**Work task**
Within the data that follows, set down exactly the lines from the one containing "[00:00:01.50]" through the one containing "[00:00:04.00]", both ends included.

(Source records begins)

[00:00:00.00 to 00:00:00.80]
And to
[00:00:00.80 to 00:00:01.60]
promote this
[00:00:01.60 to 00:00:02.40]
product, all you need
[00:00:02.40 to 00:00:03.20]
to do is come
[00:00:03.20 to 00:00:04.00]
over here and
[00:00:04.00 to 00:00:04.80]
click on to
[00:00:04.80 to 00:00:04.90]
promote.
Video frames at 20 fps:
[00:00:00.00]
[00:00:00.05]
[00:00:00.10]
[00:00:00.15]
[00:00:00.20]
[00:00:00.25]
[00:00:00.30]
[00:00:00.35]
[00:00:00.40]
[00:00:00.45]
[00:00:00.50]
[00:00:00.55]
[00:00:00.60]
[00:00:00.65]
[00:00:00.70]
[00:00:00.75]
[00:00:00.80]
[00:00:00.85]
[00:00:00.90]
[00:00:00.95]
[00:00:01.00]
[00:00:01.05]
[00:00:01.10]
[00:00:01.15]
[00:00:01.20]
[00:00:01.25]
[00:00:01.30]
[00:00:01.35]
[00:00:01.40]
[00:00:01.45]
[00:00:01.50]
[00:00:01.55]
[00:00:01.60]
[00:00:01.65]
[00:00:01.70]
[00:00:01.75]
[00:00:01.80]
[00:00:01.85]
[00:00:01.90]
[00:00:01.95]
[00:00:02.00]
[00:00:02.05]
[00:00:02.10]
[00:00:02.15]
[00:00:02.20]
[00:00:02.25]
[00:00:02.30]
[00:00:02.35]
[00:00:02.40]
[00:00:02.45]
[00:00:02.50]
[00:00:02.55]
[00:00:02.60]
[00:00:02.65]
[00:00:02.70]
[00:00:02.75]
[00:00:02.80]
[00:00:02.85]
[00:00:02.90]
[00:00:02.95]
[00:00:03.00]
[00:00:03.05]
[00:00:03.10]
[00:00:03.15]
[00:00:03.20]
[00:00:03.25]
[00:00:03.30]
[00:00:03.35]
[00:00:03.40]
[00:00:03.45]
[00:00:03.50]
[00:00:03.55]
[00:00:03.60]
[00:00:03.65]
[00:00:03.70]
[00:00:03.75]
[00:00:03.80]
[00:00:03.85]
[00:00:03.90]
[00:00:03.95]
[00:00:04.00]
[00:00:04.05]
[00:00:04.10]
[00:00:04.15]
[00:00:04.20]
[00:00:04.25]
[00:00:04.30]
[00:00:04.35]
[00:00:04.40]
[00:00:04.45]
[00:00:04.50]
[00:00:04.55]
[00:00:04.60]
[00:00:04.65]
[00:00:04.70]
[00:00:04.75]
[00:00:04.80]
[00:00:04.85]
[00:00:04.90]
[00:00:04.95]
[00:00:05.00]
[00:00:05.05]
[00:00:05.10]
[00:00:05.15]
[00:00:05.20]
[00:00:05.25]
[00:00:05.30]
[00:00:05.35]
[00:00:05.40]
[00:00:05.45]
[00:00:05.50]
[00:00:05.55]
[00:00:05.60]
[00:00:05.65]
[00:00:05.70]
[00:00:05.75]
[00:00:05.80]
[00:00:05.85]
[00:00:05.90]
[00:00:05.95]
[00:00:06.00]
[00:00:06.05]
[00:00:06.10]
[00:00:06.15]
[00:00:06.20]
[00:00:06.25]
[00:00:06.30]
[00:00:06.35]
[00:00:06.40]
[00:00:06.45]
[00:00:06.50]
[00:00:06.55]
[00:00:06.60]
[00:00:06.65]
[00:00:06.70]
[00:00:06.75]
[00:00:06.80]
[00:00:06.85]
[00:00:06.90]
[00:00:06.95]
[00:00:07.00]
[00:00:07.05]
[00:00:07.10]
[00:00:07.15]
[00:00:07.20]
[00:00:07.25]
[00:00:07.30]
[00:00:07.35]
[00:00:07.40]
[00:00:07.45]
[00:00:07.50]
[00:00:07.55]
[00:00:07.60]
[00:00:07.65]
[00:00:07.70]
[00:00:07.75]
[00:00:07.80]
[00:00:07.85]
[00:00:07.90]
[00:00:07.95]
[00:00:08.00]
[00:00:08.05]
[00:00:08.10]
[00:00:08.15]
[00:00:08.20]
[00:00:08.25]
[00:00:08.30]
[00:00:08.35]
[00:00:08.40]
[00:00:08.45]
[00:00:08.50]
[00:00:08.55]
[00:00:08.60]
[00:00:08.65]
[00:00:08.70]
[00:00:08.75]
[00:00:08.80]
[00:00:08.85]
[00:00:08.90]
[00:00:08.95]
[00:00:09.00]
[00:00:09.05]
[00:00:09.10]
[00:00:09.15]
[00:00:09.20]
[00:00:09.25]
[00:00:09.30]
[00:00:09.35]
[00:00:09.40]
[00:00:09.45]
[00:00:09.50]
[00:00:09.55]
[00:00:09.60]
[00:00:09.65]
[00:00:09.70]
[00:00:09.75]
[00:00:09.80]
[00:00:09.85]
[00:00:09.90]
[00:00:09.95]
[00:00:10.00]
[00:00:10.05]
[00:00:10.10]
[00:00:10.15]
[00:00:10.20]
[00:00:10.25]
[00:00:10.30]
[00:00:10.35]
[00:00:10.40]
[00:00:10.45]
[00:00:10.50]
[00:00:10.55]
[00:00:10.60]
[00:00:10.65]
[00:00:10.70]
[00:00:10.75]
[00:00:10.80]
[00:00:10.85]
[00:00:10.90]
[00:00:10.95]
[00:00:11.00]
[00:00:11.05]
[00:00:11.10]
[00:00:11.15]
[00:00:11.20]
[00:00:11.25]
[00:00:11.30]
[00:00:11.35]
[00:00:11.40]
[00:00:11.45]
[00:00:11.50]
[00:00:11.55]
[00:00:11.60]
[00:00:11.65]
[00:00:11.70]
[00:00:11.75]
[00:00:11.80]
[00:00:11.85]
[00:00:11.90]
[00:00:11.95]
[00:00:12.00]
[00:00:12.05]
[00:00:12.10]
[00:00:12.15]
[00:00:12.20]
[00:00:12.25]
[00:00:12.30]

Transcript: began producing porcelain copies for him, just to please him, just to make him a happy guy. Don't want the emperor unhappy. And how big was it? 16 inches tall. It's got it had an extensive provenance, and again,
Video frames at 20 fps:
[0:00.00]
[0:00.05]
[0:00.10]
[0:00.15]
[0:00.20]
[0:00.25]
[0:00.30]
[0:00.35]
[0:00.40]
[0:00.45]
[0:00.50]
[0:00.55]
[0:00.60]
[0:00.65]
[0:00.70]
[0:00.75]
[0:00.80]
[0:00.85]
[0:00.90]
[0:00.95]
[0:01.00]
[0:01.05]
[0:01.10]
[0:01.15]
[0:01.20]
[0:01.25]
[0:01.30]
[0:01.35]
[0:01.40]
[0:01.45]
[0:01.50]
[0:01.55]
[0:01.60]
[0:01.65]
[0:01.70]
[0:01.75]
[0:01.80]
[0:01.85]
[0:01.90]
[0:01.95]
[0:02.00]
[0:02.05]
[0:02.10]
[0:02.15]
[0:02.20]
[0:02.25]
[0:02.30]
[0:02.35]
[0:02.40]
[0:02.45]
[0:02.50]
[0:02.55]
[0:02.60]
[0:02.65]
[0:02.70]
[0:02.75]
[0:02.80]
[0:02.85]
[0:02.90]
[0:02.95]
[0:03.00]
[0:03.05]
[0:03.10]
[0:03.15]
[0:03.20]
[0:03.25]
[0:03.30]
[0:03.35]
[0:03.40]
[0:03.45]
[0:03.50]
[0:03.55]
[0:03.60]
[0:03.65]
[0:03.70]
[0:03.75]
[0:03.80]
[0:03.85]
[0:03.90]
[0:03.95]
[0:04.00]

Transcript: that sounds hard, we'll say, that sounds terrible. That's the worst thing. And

(Source records ends)

**Problem solution**
[00:00:01.50]
[00:00:01.55]
[00:00:01.60]
[00:00:01.65]
[00:00:01.70]
[00:00:01.75]
[00:00:01.80]
[00:00:01.85]
[00:00:01.90]
[00:00:01.95]
[00:00:02.00]
[00:00:02.05]
[00:00:02.10]
[00:00:02.15]
[00:00:02.20]
[00:00:02.25]
[00:00:02.30]
[00:00:02.35]
[00:00:02.40]
[00:00:02.45]
[00:00:02.50]
[00:00:02.55]
[00:00:02.60]
[00:00:02.65]
[00:00:02.70]
[00:00:02.75]
[00:00:02.80]
[00:00:02.85]
[00:00:02.90]
[00:00:02.95]
[00:00:03.00]
[00:00:03.05]
[00:00:03.10]
[00:00:03.15]
[00:00:03.20]
[00:00:03.25]
[00:00:03.30]
[00:00:03.35]
[00:00:03.40]
[00:00:03.45]
[00:00:03.50]
[00:00:03.55]
[00:00:03.60]
[00:00:03.65]
[00:00:03.70]
[00:00:03.75]
[00:00:03.80]
[00:00:03.85]
[00:00:03.90]
[00:00:03.95]
[00:00:04.00]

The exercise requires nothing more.